Pathological cardiac hypertrophy is a hallmark of various cardiovascular diseases, unfortunately, effective targeted therapies are still lacking. This study aims to verify the role of plant-homeodomain finger protein21b (PHF21B) in pathological cardiac hypertrophy.

Methods

Angiotensin-II (Ang II) induced cardiomyocyte hypertrophy in vitro, and short hairpin (sh) RNA-mediated PHF21B silencing was used to assess its role in hypertrophic growth. Transverse aortic constriction (TAC) was performed to induce cardiac hypertrophy in mice. To assess the effect of PHF21B on pathological cardiac hypertrophy in vivo, the myocardium was transduced with adeno-associated virus 9 (AAV9) encoding a PHF21B-targeting shRNA for gene ablation. Chromatin immunoprecipitation-polymerase chain reaction (PCR), western blotting, and quantitative reverse transcription-PCR were performed to elucidate the mechanisms through which PHF21B regulates pathological cardiac hypertrophy.

Results

This investigation revealed that PHF21B levels were elevated in patients with pathological cardiac hypertrophy. PHF21B inhibition alleviated pressure overload-induced cardiac dysfunction and hypertrophy in vivo, and Ang-II-induced cardiomyocyte hypertrophy in vitro. Genome-wide transcriptome analysis and biological experiments revealed that PHF21B silencing inhibited the Wnt signalling pathway, include the protein expression of β-catenin, and the phosphorylation of glycogen synthase kinase (GSK)-3β. Mechanistically, PHF21B influenced the translation of bone morphogenetic protein (BMP)-4 and facilitated the activation of the GSK3β/β-catenin pathway.

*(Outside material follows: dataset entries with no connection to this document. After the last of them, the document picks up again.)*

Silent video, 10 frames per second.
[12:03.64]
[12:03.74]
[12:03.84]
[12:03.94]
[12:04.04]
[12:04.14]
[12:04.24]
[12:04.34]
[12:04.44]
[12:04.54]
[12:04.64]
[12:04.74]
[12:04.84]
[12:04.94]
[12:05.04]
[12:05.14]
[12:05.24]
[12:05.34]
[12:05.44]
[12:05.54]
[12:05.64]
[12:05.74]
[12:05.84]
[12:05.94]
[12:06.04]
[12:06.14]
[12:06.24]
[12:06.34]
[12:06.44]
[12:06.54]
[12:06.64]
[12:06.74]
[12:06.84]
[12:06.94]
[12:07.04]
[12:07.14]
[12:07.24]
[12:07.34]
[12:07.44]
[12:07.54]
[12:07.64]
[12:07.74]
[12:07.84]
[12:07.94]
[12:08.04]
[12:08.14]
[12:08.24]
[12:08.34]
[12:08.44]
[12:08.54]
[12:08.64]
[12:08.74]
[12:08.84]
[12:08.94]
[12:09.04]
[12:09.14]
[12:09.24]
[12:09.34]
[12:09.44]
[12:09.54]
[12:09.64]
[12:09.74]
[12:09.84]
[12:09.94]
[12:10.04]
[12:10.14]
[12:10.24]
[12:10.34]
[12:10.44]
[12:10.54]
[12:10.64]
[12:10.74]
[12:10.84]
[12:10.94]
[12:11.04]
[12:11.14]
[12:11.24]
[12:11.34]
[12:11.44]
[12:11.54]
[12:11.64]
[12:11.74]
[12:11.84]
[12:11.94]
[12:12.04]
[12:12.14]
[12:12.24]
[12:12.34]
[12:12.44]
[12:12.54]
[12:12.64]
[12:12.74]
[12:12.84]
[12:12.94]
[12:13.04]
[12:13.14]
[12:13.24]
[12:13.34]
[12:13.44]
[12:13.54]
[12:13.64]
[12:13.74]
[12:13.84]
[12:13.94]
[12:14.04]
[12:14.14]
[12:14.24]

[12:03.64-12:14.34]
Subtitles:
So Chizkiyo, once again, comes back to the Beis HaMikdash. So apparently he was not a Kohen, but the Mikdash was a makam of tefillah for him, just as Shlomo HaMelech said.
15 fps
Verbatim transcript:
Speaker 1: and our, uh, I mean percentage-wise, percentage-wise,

The anti-hypertrophic effects of PHF21B knockdown were blocked by BMP4 supplementation.

Conclusions

Collectively, our results demonstrated that PHF21B is contributes to pathological cardiac hypertrophy by regulating BMP4 expression and the GSK3β/β-catenin pathway. The inhibition of PHF21B is a potential new therapeutic strategy to mitigate pathological cardiiac hypertrophy.